Study material below:

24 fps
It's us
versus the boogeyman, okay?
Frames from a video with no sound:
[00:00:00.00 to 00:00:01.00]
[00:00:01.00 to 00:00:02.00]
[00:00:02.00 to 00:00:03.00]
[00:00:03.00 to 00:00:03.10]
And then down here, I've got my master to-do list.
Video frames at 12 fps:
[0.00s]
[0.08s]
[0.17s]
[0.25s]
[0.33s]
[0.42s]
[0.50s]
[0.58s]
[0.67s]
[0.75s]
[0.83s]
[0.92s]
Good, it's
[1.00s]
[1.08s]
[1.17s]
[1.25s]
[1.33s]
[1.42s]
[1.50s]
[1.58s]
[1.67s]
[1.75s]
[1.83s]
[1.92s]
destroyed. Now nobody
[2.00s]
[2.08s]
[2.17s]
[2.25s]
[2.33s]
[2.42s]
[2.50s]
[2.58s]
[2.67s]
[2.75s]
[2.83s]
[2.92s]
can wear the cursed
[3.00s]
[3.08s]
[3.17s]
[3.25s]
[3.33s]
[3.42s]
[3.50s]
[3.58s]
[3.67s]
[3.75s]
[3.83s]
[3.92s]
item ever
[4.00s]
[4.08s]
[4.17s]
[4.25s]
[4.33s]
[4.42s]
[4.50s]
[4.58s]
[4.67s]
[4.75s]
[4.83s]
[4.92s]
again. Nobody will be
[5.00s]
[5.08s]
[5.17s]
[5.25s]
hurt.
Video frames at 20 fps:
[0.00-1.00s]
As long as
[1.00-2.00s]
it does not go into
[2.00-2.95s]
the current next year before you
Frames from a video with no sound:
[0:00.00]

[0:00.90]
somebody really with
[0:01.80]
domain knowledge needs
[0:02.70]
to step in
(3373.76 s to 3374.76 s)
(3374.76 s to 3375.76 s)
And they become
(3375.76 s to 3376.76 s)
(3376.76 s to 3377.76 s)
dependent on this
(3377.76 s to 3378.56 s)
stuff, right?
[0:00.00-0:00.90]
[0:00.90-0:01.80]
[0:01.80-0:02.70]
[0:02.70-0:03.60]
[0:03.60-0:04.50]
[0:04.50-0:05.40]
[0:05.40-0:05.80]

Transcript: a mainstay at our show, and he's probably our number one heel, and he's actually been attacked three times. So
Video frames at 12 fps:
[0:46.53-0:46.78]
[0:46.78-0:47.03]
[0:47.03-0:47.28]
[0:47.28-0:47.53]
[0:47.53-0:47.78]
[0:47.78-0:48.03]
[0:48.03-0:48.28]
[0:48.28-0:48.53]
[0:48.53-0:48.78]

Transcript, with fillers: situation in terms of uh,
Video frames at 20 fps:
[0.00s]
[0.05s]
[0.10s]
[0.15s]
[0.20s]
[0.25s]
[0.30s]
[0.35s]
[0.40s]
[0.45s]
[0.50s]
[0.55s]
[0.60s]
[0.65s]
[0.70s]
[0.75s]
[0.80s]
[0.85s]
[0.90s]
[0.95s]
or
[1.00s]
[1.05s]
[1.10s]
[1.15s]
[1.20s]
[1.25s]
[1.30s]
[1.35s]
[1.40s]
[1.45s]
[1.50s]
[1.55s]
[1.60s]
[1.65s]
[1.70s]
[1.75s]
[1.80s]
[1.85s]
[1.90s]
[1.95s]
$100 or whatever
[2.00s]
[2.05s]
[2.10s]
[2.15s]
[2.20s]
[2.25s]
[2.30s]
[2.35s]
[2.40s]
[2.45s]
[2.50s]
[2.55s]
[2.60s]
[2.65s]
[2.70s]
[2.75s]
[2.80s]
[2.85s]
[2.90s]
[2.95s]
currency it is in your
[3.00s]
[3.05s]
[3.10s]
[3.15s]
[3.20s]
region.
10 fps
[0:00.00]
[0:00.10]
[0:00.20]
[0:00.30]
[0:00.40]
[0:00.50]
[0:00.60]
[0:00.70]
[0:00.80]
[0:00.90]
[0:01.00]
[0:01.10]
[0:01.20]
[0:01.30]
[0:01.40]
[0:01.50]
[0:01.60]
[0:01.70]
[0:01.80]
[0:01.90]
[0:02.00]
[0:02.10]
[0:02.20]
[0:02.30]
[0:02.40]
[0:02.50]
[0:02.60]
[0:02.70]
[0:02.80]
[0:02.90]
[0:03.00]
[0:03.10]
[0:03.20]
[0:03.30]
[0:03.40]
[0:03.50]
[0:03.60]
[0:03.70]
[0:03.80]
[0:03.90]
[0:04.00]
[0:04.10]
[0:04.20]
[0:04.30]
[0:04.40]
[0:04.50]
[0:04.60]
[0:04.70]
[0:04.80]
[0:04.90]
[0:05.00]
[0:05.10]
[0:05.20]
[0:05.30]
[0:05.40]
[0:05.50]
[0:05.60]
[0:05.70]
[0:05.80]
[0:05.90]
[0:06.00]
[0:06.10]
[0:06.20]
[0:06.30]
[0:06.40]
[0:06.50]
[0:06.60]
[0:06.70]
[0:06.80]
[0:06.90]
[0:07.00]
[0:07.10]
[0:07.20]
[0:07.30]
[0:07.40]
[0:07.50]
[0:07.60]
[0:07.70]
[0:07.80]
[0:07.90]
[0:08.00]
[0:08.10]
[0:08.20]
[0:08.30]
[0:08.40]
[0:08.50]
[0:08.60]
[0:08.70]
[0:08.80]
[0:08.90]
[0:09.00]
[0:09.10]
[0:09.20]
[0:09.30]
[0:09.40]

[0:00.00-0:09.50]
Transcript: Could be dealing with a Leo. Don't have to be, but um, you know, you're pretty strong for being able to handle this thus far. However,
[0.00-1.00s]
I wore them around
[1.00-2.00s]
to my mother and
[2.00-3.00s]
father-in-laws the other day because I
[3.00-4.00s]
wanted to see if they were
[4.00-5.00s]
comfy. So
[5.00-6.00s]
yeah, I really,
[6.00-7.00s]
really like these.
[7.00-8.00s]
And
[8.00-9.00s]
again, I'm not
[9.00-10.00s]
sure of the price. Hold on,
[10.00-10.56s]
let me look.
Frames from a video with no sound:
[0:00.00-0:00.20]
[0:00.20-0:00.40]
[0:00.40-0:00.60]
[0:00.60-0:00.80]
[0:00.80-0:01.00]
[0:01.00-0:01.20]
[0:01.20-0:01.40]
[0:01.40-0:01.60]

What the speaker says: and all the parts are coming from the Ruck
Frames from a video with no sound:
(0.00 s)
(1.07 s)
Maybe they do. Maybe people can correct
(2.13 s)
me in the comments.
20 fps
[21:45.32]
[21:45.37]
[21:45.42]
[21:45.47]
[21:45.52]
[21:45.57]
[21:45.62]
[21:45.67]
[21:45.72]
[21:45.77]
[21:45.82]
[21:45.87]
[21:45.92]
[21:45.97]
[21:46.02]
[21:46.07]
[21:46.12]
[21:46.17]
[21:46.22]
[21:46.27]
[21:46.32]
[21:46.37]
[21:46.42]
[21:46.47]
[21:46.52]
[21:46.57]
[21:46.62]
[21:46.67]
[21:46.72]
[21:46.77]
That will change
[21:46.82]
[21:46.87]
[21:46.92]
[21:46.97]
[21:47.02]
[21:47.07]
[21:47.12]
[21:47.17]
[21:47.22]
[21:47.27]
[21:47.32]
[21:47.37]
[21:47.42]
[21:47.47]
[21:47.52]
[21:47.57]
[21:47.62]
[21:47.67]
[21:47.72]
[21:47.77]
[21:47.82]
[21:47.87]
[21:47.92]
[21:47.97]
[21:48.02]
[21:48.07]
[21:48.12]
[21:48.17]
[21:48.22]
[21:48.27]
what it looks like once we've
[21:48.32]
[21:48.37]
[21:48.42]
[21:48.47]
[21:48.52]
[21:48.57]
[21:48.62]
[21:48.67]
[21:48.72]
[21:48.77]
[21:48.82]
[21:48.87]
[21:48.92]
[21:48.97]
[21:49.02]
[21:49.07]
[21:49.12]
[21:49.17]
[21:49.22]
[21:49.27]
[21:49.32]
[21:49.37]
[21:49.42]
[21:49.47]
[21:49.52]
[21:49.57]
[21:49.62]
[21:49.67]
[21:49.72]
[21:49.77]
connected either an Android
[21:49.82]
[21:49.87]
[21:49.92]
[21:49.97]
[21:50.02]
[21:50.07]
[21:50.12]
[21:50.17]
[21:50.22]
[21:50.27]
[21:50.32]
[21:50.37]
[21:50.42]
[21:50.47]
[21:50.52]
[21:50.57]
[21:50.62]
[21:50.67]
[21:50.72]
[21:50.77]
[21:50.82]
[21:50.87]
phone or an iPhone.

End of Study material.

#### [To do]
Everything from the line containing "[0:01.40-0:01.60]" to the end of the data above should be quoted exactly, please, both ends included, and nothing outside that span.

#### [Exercise result]
[0:01.40-0:01.60]

What the speaker says: and all the parts are coming from the Ruck
Frames from a video with no sound:
(0.00 s)
(1.07 s)
Maybe they do. Maybe people can correct
(2.13 s)
me in the comments.
20 fps
[21:45.32]
[21:45.37]
[21:45.42]
[21:45.47]
[21:45.52]
[21:45.57]
[21:45.62]
[21:45.67]
[21:45.72]
[21:45.77]
[21:45.82]
[21:45.87]
[21:45.92]
[21:45.97]
[21:46.02]
[21:46.07]
[21:46.12]
[21:46.17]
[21:46.22]
[21:46.27]
[21:46.32]
[21:46.37]
[21:46.42]
[21:46.47]
[21:46.52]
[21:46.57]
[21:46.62]
[21:46.67]
[21:46.72]
[21:46.77]
That will change
[21:46.82]
[21:46.87]
[21:46.92]
[21:46.97]
[21:47.02]
[21:47.07]
[21:47.12]
[21:47.17]
[21:47.22]
[21:47.27]
[21:47.32]
[21:47.37]
[21:47.42]
[21:47.47]
[21:47.52]
[21:47.57]
[21:47.62]
[21:47.67]
[21:47.72]
[21:47.77]
[21:47.82]
[21:47.87]
[21:47.92]
[21:47.97]
[21:48.02]
[21:48.07]
[21:48.12]
[21:48.17]
[21:48.22]
[21:48.27]
what it looks like once we've
[21:48.32]
[21:48.37]
[21:48.42]
[21:48.47]
[21:48.52]
[21:48.57]
[21:48.62]
[21:48.67]
[21:48.72]
[21:48.77]
[21:48.82]
[21:48.87]
[21:48.92]
[21:48.97]
[21:49.02]
[21:49.07]
[21:49.12]
[21:49.17]
[21:49.22]
[21:49.27]
[21:49.32]
[21:49.37]
[21:49.42]
[21:49.47]
[21:49.52]
[21:49.57]
[21:49.62]
[21:49.67]
[21:49.72]
[21:49.77]
connected either an Android
[21:49.82]
[21:49.87]
[21:49.92]
[21:49.97]
[21:50.02]
[21:50.07]
[21:50.12]
[21:50.17]
[21:50.22]
[21:50.27]
[21:50.32]
[21:50.37]
[21:50.42]
[21:50.47]
[21:50.52]
[21:50.57]
[21:50.62]
[21:50.67]
[21:50.72]
[21:50.77]
[21:50.82]
[21:50.87]
phone or an iPhone.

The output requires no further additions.